Sur le plan de trésorerie : sur le cas type à Saint-Victor, le reste à charge d'un ménage très modeste ressort à 6 000 € après aide ANAH et prise en charge de l'accompagnement. Étalé sur quinze ans en éco-prêt à taux zéro, cela représente de l'ordre de 35 € par mois, à comparer aux 1 550 € d'économie annuelle attendue sur la facture d'énergie.
L'arbitrage financier se joue ensuite sur le barème : pour « Ma Prime Logement Décent bailleur à Saint-Victor », un ménage très modeste mobilise jusqu'à 32 000 €, un ménage modeste 24 000 €, un ménage intermédiaire 18 000 € et un ménage aux revenus supérieurs 4 000 € sur l'assiette de 40 000 € HT. À deux classes gagnées, l'assiette redescend à 30 000 € HT et les montants suivent dans la même proportion.
Solde du dossier à Saint-Victor : la pièce déterminante est le constat de décence après travaux. Sans elle, aucun versement, alors même que l'aide en jeu atteint 32 000 € au taux le plus favorable sur une assiette de 40 000 € HT.
En cas de contrôle sur site à Saint-Victor : la mention de les critères de décence et un engagement de loyer maîtrisé sur le devis, la qualification RGE de un opérateur agréé par l'Anah, et le constat de décence après travaux. Un dossier complet sécurise jusqu'à 32 000 € d'aide ; un dossier incomplet suspend le versement jusqu'à régularisation.
L'écueil le plus coûteux reste un engagement de conventionnement signé sans simuler le manque à gagner locatif. Sa reprise après coup coûte couramment 10 à 20 % du poste, soit 73 700 € à 147 400 € sur le chiffrage retenu à Saint-Victor — un montant qui n'est jamais couvert une seconde fois par l'aide, déjà consommée.

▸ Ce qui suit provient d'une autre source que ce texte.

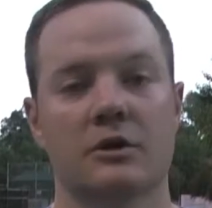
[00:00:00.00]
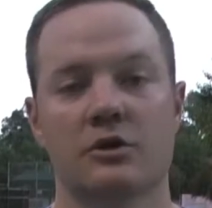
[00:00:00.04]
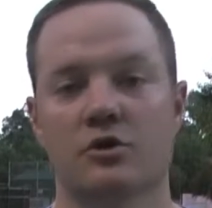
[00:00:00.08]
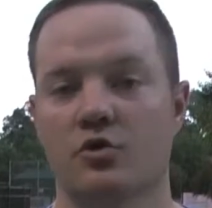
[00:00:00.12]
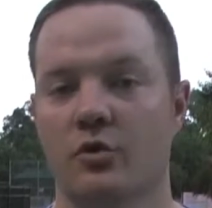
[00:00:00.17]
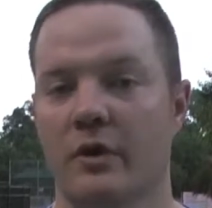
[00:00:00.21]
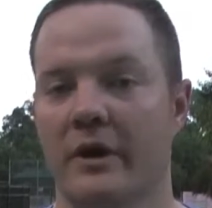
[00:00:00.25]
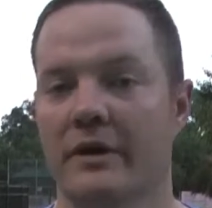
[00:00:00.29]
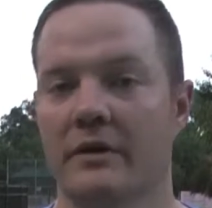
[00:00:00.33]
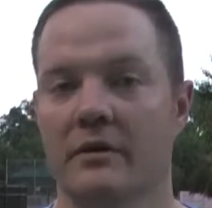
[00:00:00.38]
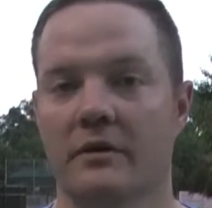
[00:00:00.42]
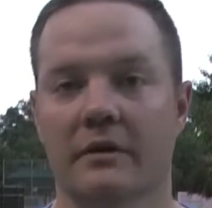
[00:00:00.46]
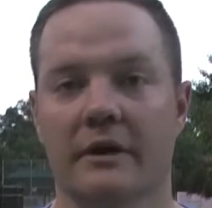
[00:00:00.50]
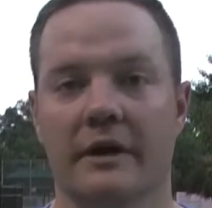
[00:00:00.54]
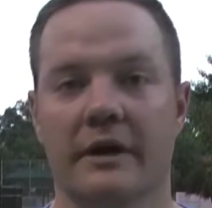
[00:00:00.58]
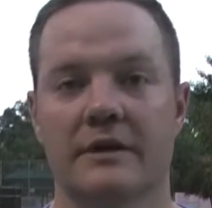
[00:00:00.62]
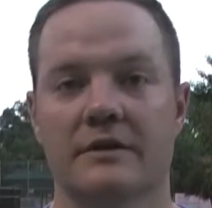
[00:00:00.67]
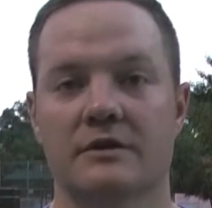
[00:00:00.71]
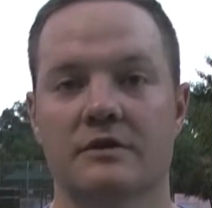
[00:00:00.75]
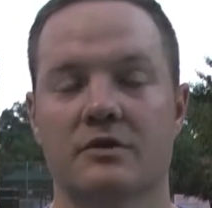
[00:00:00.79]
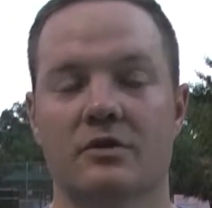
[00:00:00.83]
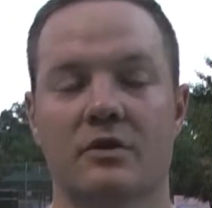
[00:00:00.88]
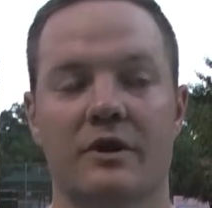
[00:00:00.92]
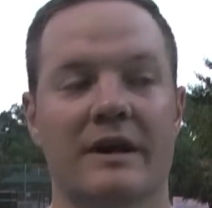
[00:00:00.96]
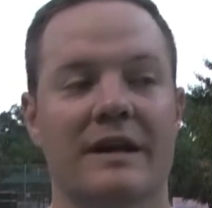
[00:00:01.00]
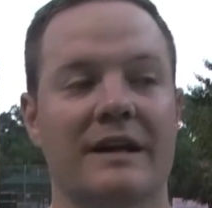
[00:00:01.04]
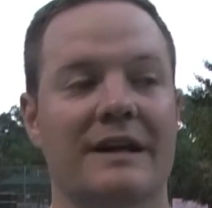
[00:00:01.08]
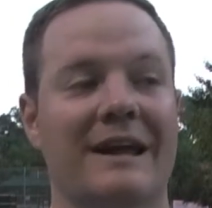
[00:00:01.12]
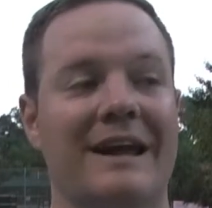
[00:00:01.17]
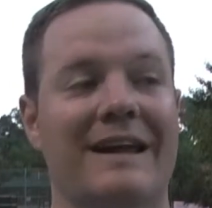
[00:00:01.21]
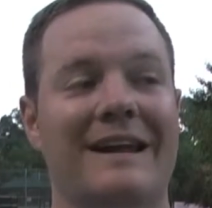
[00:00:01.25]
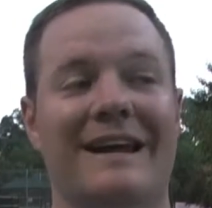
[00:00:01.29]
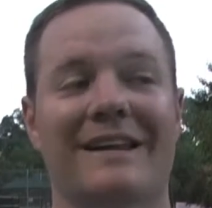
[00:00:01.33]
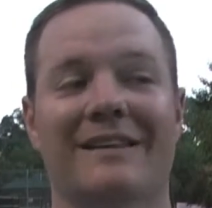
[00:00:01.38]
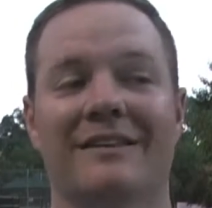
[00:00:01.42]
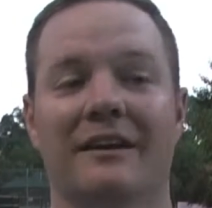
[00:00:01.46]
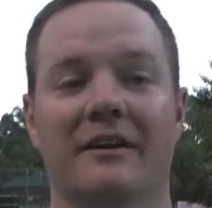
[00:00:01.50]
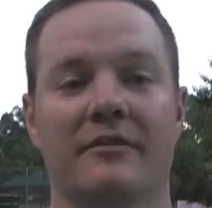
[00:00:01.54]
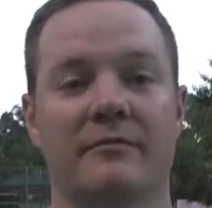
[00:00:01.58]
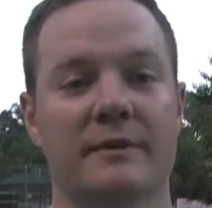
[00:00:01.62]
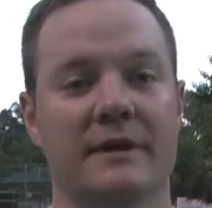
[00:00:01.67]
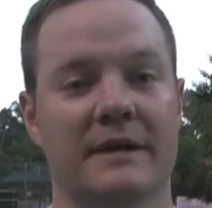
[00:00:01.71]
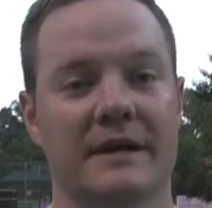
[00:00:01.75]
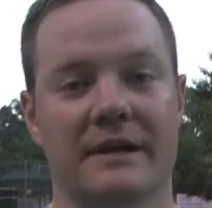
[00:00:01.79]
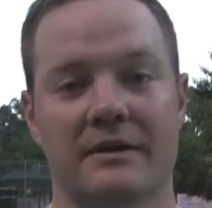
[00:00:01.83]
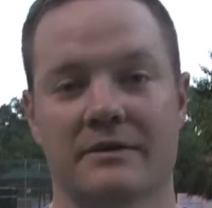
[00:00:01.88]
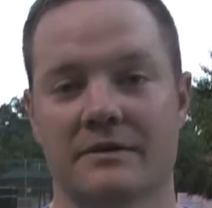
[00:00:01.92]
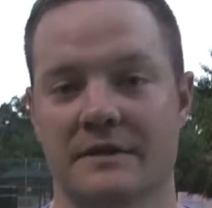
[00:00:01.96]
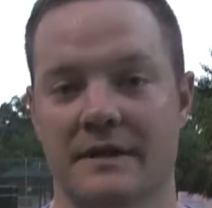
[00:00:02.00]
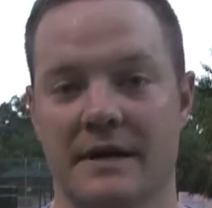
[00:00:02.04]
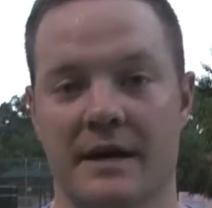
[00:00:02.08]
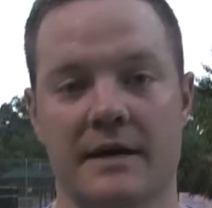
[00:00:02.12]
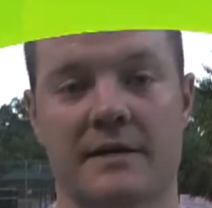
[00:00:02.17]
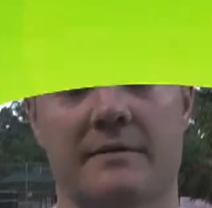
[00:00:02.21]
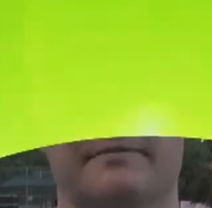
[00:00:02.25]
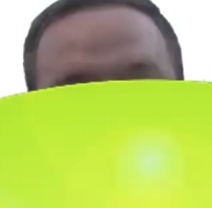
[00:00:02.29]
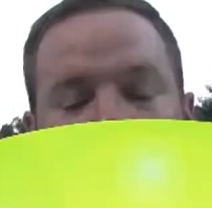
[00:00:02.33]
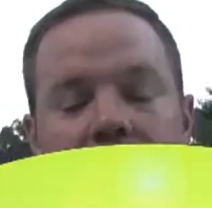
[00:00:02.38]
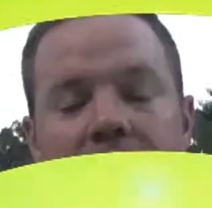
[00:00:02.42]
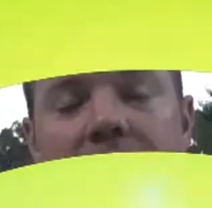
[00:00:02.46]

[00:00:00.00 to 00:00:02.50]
Trainer led is great, and I love being outside.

Dans l'ordonnancement du chantier à Saint-Victor, la remise à niveau d'un logement mis en location mobilise un opérateur agréé par l'Anah pendant cinq à neuf mois. Cette durée se cale entre l'audit préalable et la mise en service du générateur : la déplacer en fin de chantier oblige presque toujours à reprendre des interfaces déjà refermées.
Le taux de TVA n'est pas un détail sur ce type de chantier : à 5,5 %, la remise à niveau d'un logement mis en location facturé 737 000 € TTC à Saint-Victor supporte 38 422 € de taxe. Une facturation à 20 % par erreur renchérit le projet de plusieurs milliers d'euros et se rattrape mal après coup.

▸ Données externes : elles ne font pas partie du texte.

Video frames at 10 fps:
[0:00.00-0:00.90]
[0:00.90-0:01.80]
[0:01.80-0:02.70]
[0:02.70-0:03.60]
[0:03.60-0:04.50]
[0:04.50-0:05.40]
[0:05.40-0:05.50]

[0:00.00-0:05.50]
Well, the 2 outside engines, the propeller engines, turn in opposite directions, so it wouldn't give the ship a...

La logistique dépend de la densité : 91 habitants pour 45 résidences principales à Saint-Victor. Cette densité conditionne l'emprise de stationnement, l'autorisation de voirie et le stockage des matériaux nécessaires à la remise à niveau d'un logement mis en location, trois postes que les devis les moins précis oublient de chiffrer.
Combien de logement du parc locatif exactement ? À Saint-Victor, le logement de référence de 105 m² situé en zone H1c en compte environ 22 pour la remise à niveau d'un logement mis en location. La dépense attendue s'établit dès lors entre 484 000 € et 990 000 € TTC (22 000–45 000 € l'unité), pour une assiette éligible plafonnée à 40 000 € HT.